Craig Finn makes subtle innovations as a lyricist, as well. The drugs, sex, and alcohol are still here, but this time they play a much smaller role, taking a backseat to a more complex and thematically rich set of songs. And though Finn’s Catholic guilt makes a bit of a comeback, the conceptual thrust of the last couple of records is gone. Finn has stated that this isn’t a concept album so much as a theme record, and indeed, there are repeating ideas and motifs woven together to create a rather complicated album-length statement. Many of these songs reflect on growing older while still playing in a rock band– Finn wonders what it will be like when “the kids at the shows have kids of their own”– and there are some surprising flashes of violence in these songs that give the whole record a feel of seriousness and urgency. It’s an album about growing up and accepting responsibility, about priorities and duties. It’s also their most spiritually complex album yet– what do we make of it when Finn declares that “we are our only saviors,” and then, a few songs later, enthuses, “I was a skeptic at first but these miracles work”? (Alas, the former sentiment gets the final word, with Finn repeating a parallel line, “we make our own movies,” in the last song.)

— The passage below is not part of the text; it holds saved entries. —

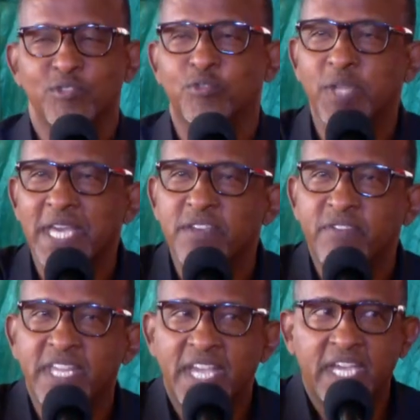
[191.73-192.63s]
to the
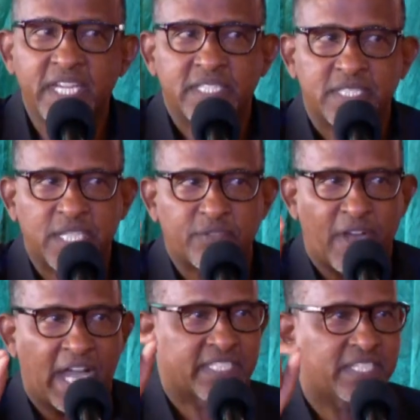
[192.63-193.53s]
even NSSF
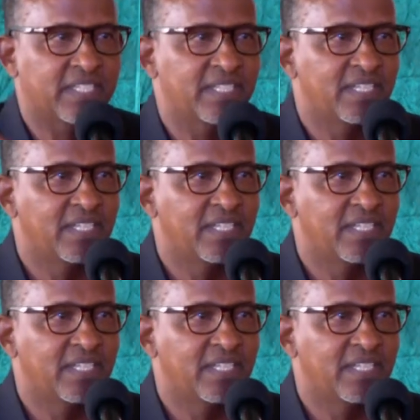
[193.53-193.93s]
Act,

In the end, Stay Positive can’t help but sound a bit like a transitional album as opposed to the triumphant, barn-burning masterpiece of Boys and Girls in America, but that doesn’t mean it isn’t a step forward. Say what you will about these songs, but one thing is clear: The Hold Steady has any number of directions they can take from here, and this record provides them with more possibilities than ever before. The album’s final two songs and best two songs, “Joke About Jamaica” and “Slapped Actress,” provide the most exciting options. On these two tracks, The Hold Steady once again sounds invincible, rocking as hard and as effortlessly as ever before while also introducing subtle variations into the arrangements, making them sound like nothing else the band has done before. It’s a stirring conclusion that sends listeners away with an undeniably good feeling– that The Hold Steady still reigns as the best rock band in the world, and they’ve probably got their best work still to come.